To learn more, watch the on-demand webinar Pay-to-Play Compliance: The 2020 Election and Beyond.
Sonia R. Gioseffi from K&L Gates provides an overview an overview of what you need to know to understand and manage pay-to-play compliance and other compliance concerns with respect to public pension plans, including:
- A summary of SEC Rule 206(4)-5 and other pay-to-play rules
- SEC enforcement implications
- Issues related to gifts and entertainment
- Potential lobbyist registration requirements
- Strategies for addressing these risk areas
Is your firm aware of the impact of political contributions your employees are making? And are your employees aware of the rules they are beholden to?
Pay-to-play compliance is a concern for firms of all sizes. With donor data tracked at the federal, state and local level, and state and local rules differing across jurisdictions, tracking pay-to-play compliance is a challenge. Running periodic spot checks or relying on employees to self-report donations is both time-consuming and risky.
Firms need policies and procedures in place to monitor employee contributions to identify potential conflicts of interest. Compliance teams need access to comprehensive political donation data, solid tracking systems in place to satisfy regulatory requirements and must be able to easily identify prohibited contributions.
MCO’s Political Contributions and Donations solution provides firms of all sizes with access to updated donation data across federal, state, and local jurisdiction, providing the ability to verify employee contributions against an outside source. Compliance teams can easily and efficiently configure customized rules and run reporting to manage and monitor political contributions. MCO’s Political Contributions and Donations solution helps firms stay compliant with regulations including SEC Rule 206 (4)-5, FINRA Rules 2030 & 4580, MSRB Rule G-37 and CFTC Regulation 23.451.
The giving and receiving of gifts and entertainment also has the possibility to be perceived as a conflict of interest. It’s important that organizations review their practices and implement a code of conduct in order to improve training, compliance monitoring, attestation and reporting, and more closely manage risk.

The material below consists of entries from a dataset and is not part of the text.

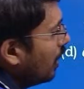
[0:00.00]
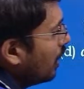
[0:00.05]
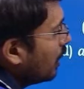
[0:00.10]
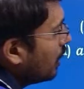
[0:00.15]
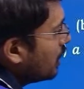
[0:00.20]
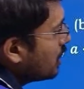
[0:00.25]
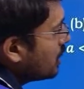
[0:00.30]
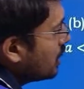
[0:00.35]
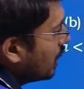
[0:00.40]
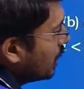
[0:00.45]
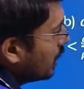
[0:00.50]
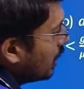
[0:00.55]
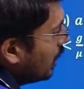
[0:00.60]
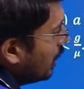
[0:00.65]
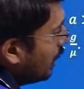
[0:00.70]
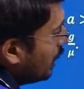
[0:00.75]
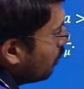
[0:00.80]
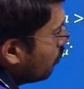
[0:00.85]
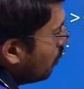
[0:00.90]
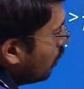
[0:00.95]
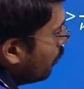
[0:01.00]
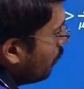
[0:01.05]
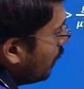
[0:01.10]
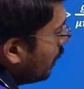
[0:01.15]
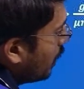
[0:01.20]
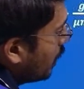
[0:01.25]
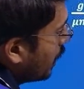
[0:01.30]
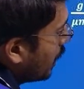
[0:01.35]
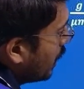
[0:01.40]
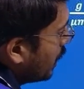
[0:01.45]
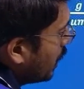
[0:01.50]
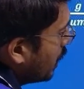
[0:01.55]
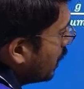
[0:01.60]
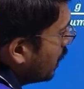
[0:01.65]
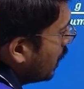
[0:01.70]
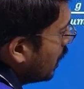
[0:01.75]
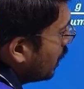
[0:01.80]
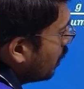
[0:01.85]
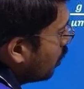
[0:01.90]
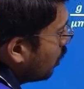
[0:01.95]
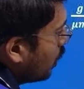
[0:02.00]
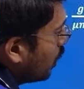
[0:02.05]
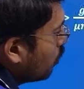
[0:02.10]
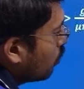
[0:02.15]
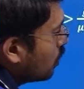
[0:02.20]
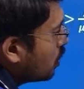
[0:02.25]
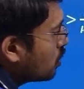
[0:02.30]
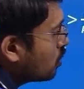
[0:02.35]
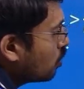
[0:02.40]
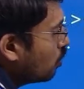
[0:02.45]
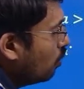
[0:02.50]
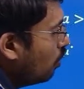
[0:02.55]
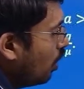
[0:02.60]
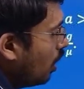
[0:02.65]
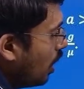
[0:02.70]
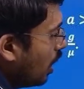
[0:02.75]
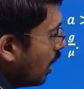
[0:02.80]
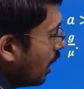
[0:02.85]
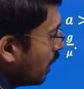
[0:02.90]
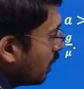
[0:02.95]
is generally it will be greater than or equals to, and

MCO’s Gifts, Entertainment and Hospitality solution monitors and manages employee gifts, meals, entertainment, travel and hospitality activities. Compliance teams can easily document and address real and potential conflicts of interest with a comprehensive solution that automates the submission and approval process for gifts and entertainment, allowing firms to reduce compliance risk.

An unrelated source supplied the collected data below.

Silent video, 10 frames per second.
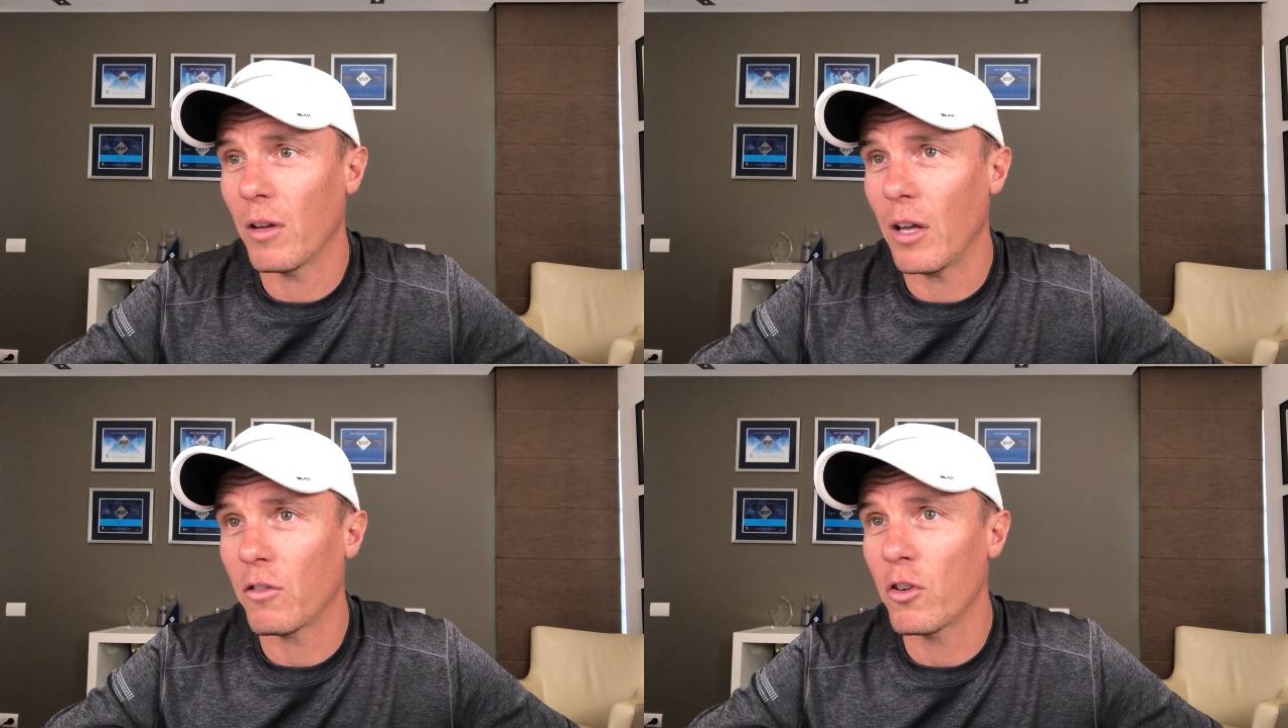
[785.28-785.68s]

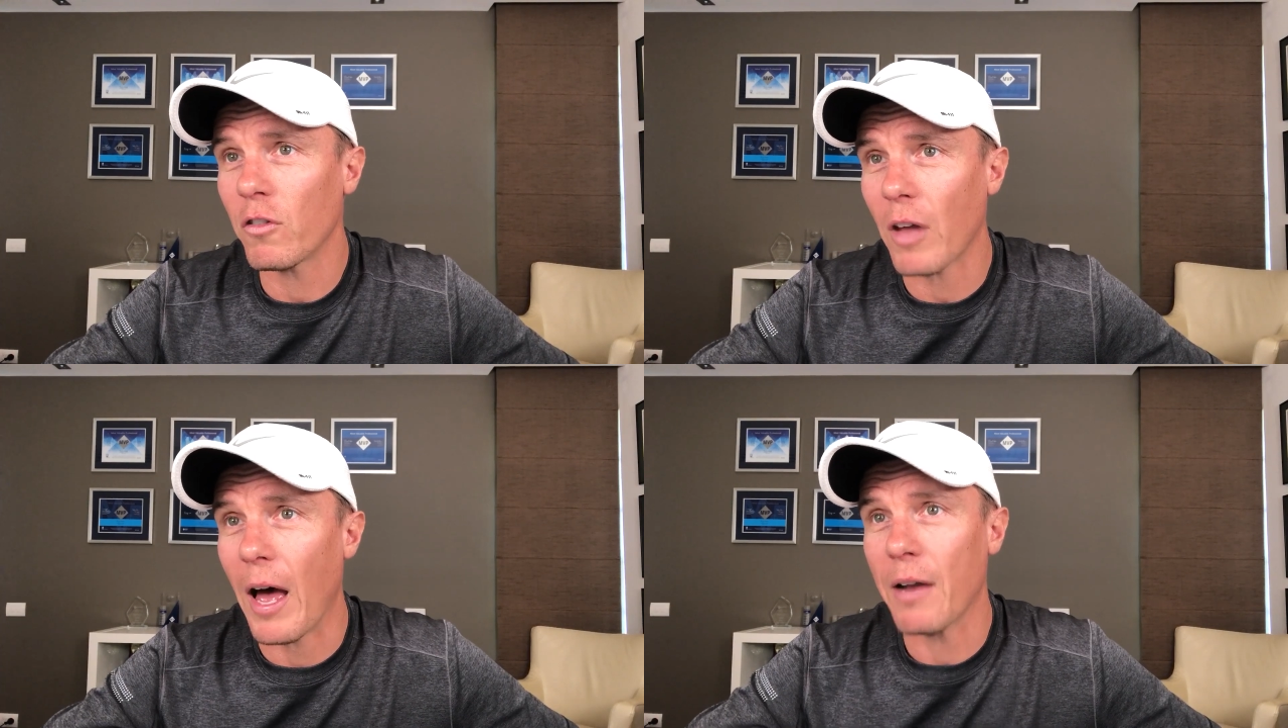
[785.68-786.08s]
it's
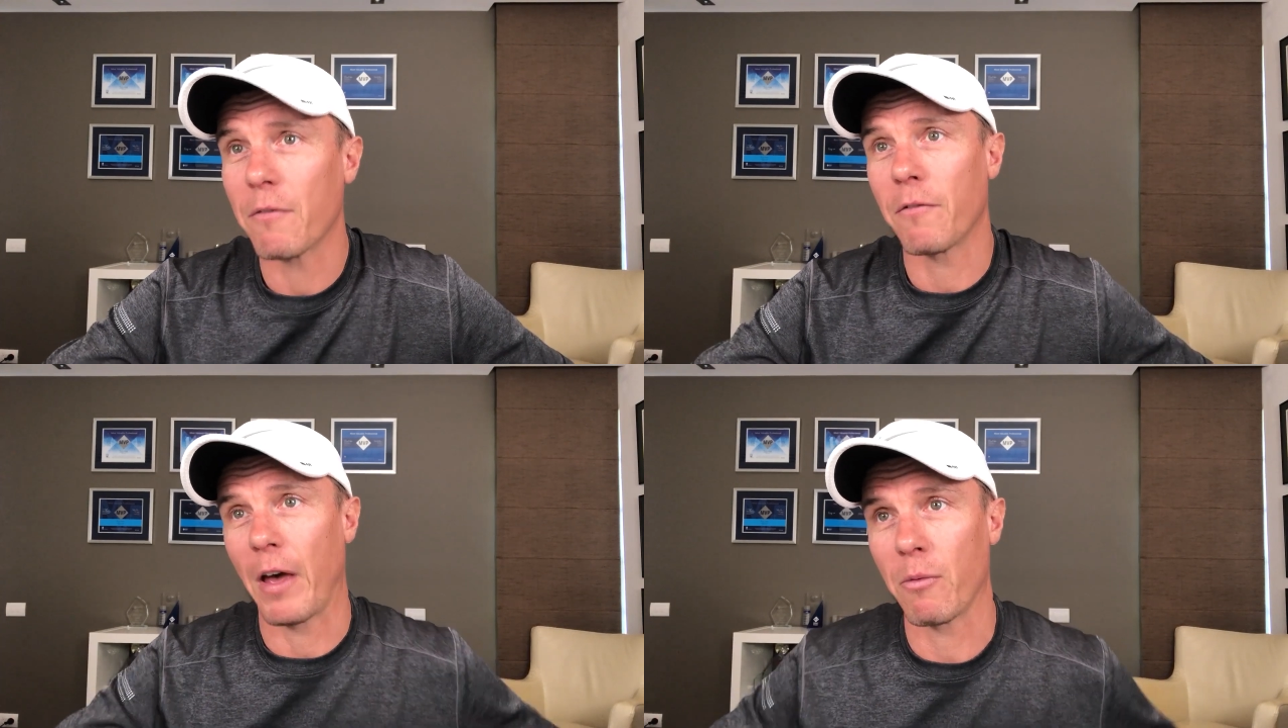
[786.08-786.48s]
just
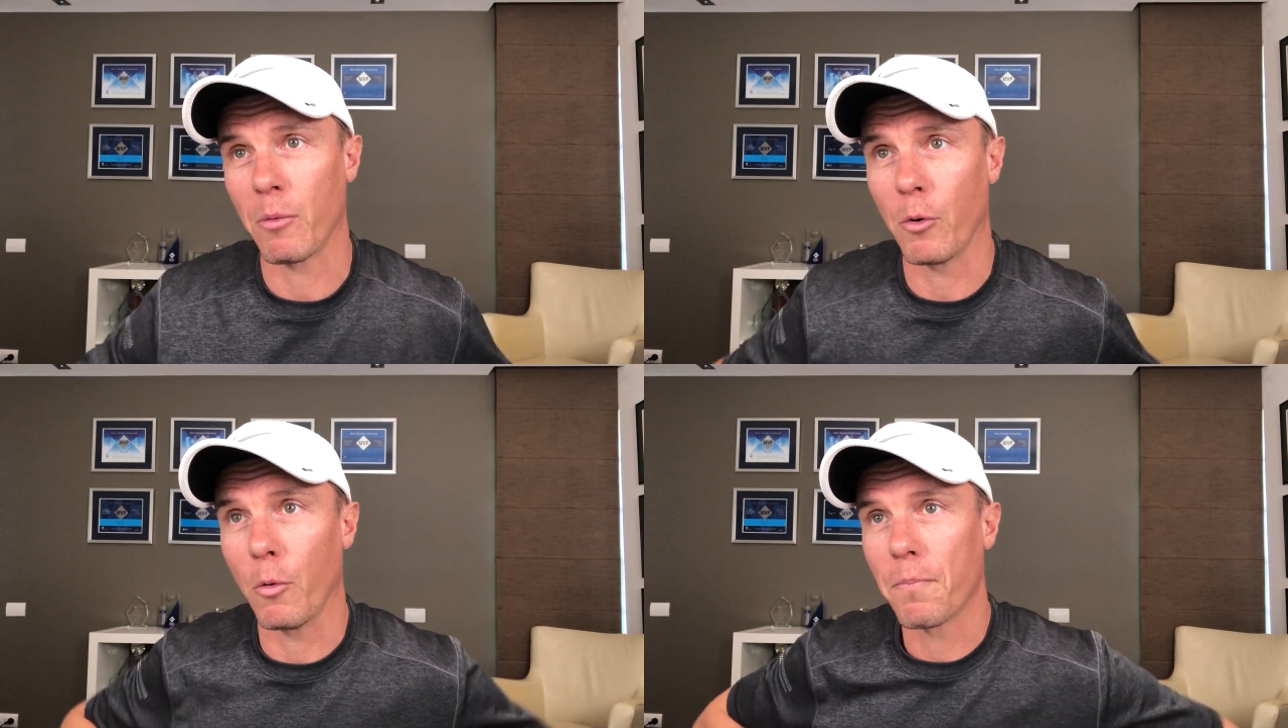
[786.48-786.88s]

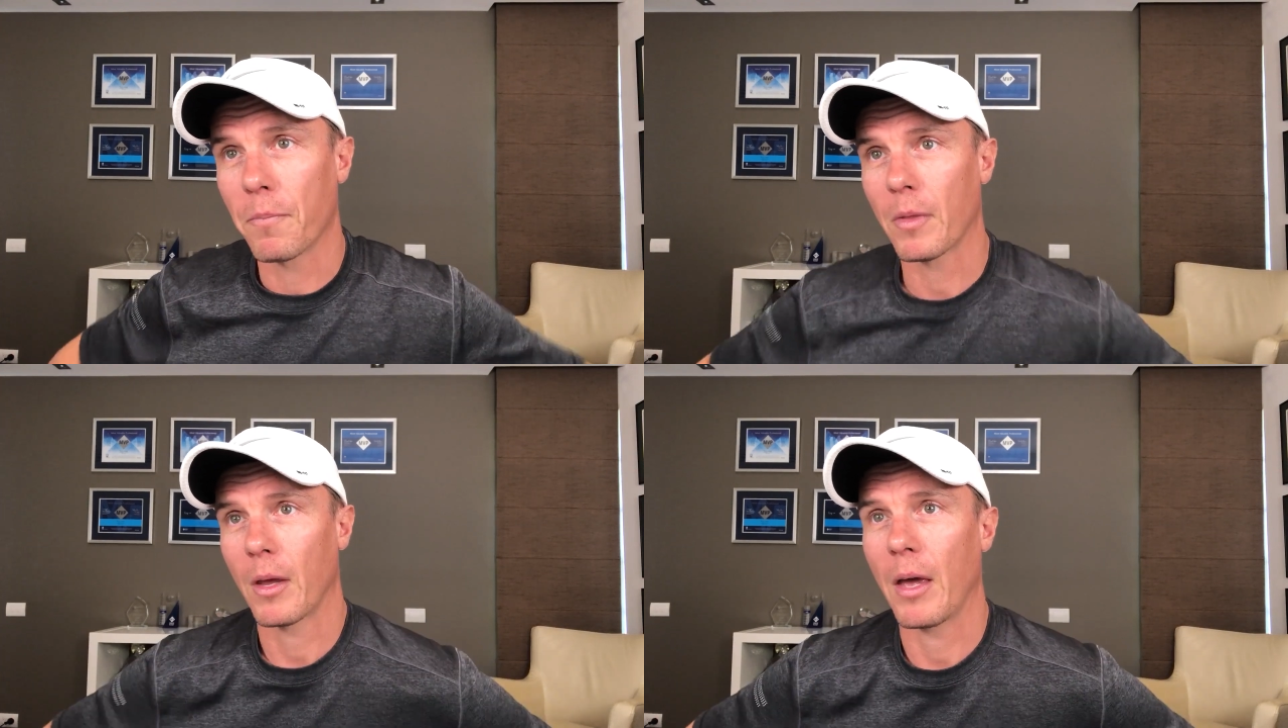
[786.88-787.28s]
unfathomable.
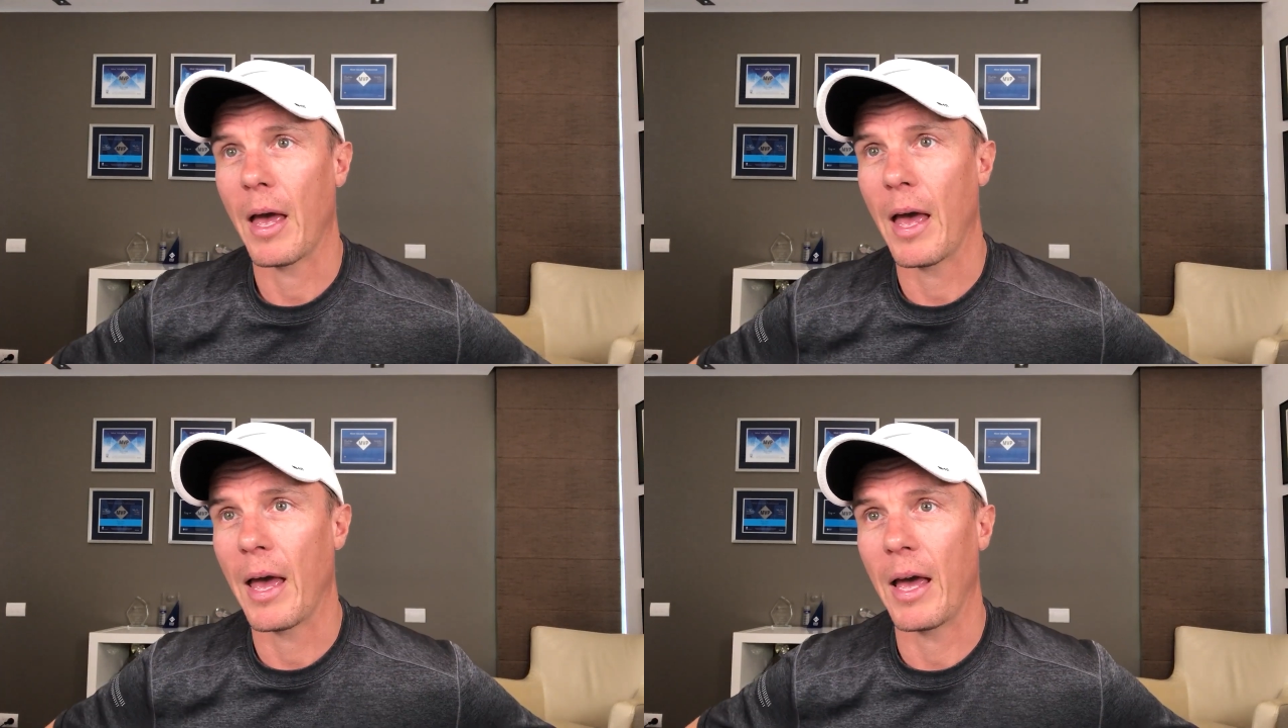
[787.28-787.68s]

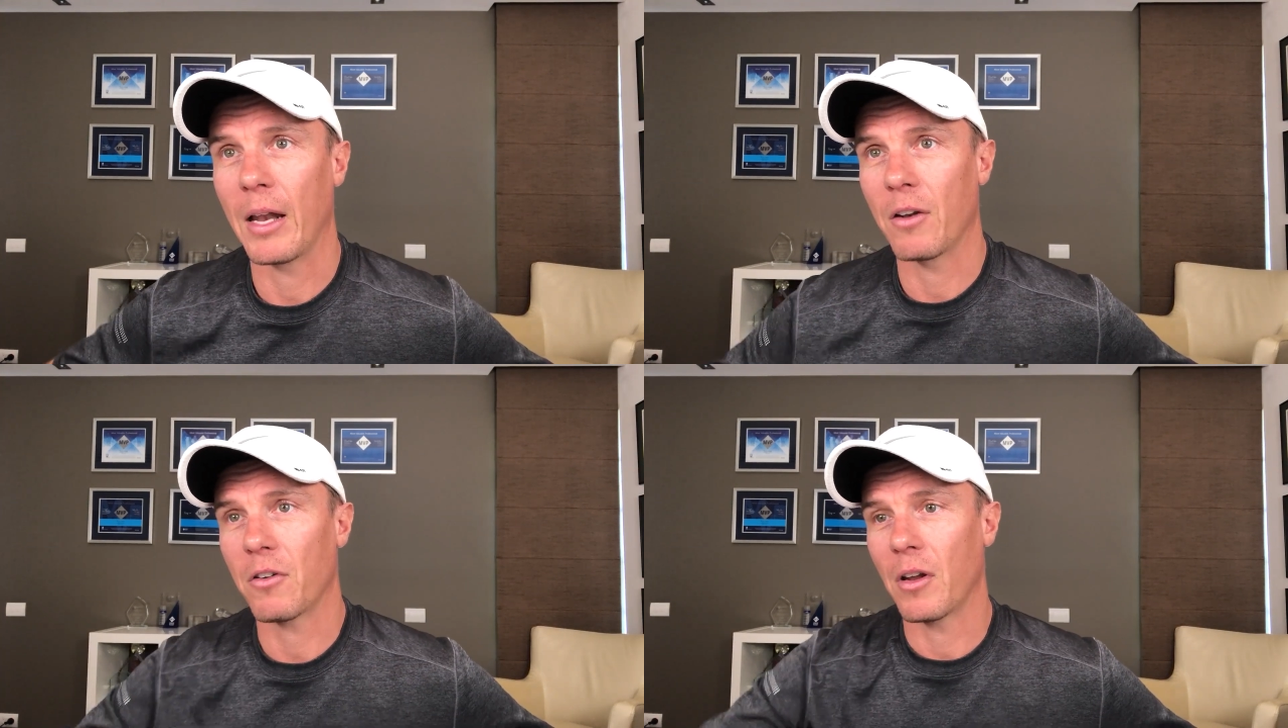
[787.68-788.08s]

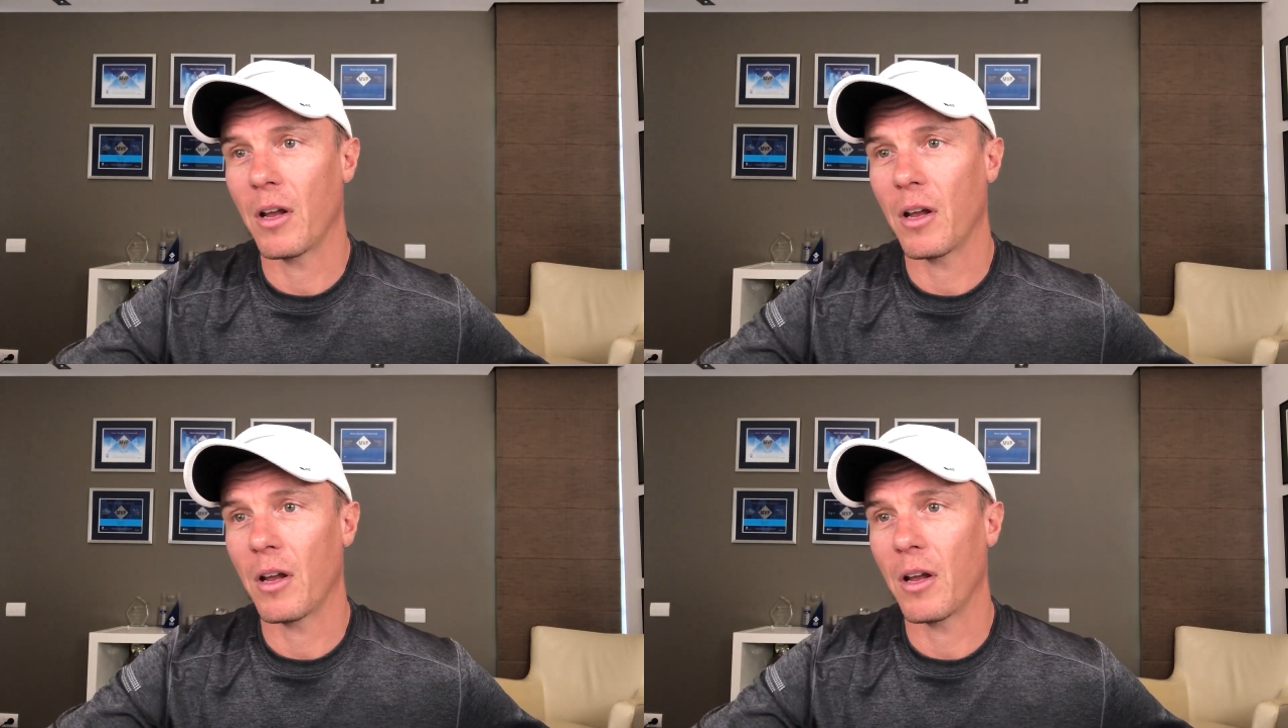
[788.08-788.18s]
And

Download our report for a deeper look at gifts and entertainment trends in global organizations.
Pay-to-Play Compliance Webinar
“What are the consequences of registration? To me they're really minor consequences. You know, it's usually a nominal fee. Sometimes people have to take an ethics course. The big one would be prohibition on contingent compensation if that matters. But the real issue generally on this is that it can be a compliance nightmare, which is, you know, keeping track of all the registrations. And then often there's some type of filing requirements. So monthly, quarterly, you may have to annually renew. So it's something to keep track of, which if you have to keep track of a lot of things, it's, it can get overwhelming at times. And as a result on the next slide, I get a lot of questions from clients, which is, you know, what happens if I don't register?

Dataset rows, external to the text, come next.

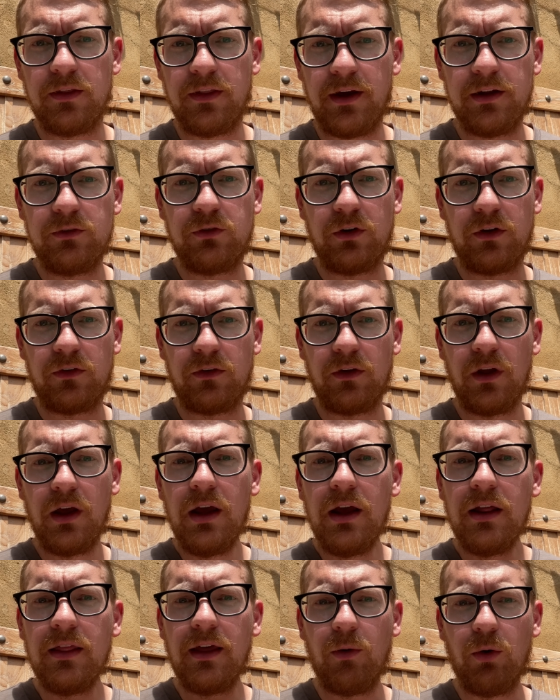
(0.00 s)

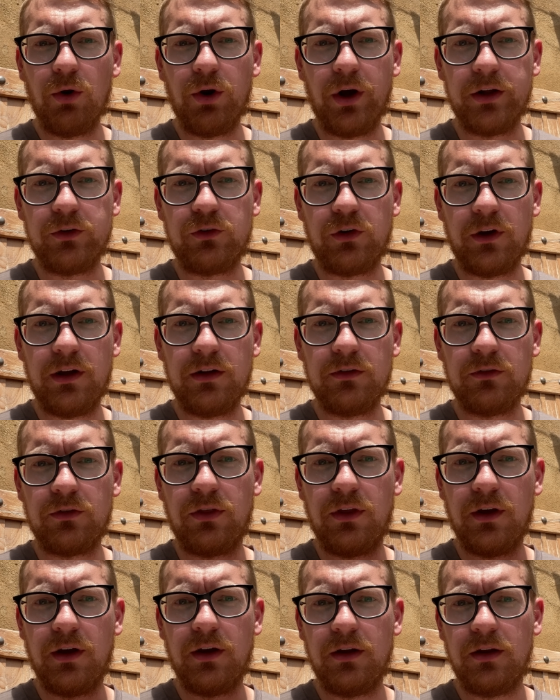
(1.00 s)
That will not change.
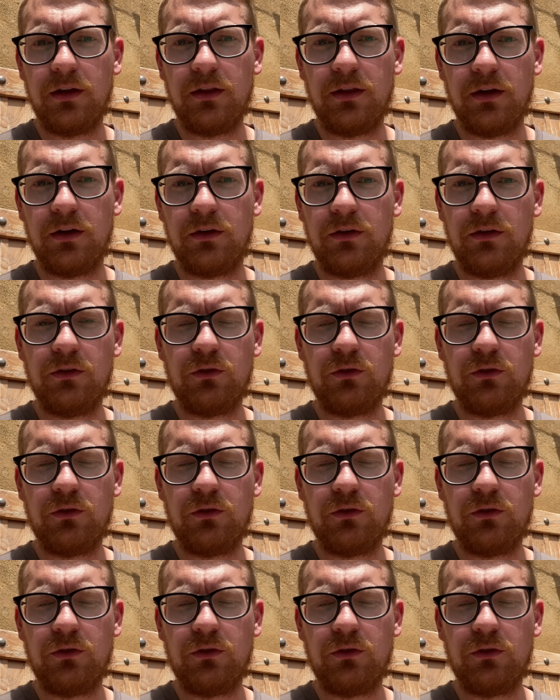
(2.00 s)
The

What are the consequences here? So I always advise to follow the law. Even though it is annoying because there are, you know, civil or criminal penalties that may be assessed if it's taken all the way to the end, it may require disclosure on the form ADV, it could be deemed a disqualifying event and therefore you couldn't rely on Rule 506 under Reg D you know, potentially a contractual violation be represent that you're compliant with all laws. You could be banned from working with a particular plan. And then our old friend here, you know, headline risks too, is just looks bad. And so the next slide, are practical considerations. So here you want to make sure that you understand the requirements for your prospects and, you know, in the state of California, you do have to register prior to contact.
So you would want to know this and make sure you register in advance of a meeting with any state entity. And then, you know, what are the requirements and the exceptions are these laws. Cause, you know, as I had gone over sometimes it's hour based, or it could be expense based. So you would want to understand the triggers and then, you know, potentially limit who is in contact. So one thing I advise for clients that are large firms is that can you limit the number of people that are interacting with one particular plan or multiple plans, because that's just going to make it easier from a compliance standpoint instead of doing, you know, 50 filings a quarter, you only have to do three filings a quarter. So it's like, how can you make everyone's life easier on this? And still get business done. And then, you know, finally registration may trigger additional gift and play to play restrictions. So in some jurisdictions, lobbyist would not be subject to those exceptions, meaning that all gifts are outright banned or all political contributions are outright banned. So it's important to be mindful of these requirements when you're looking at your other policies.”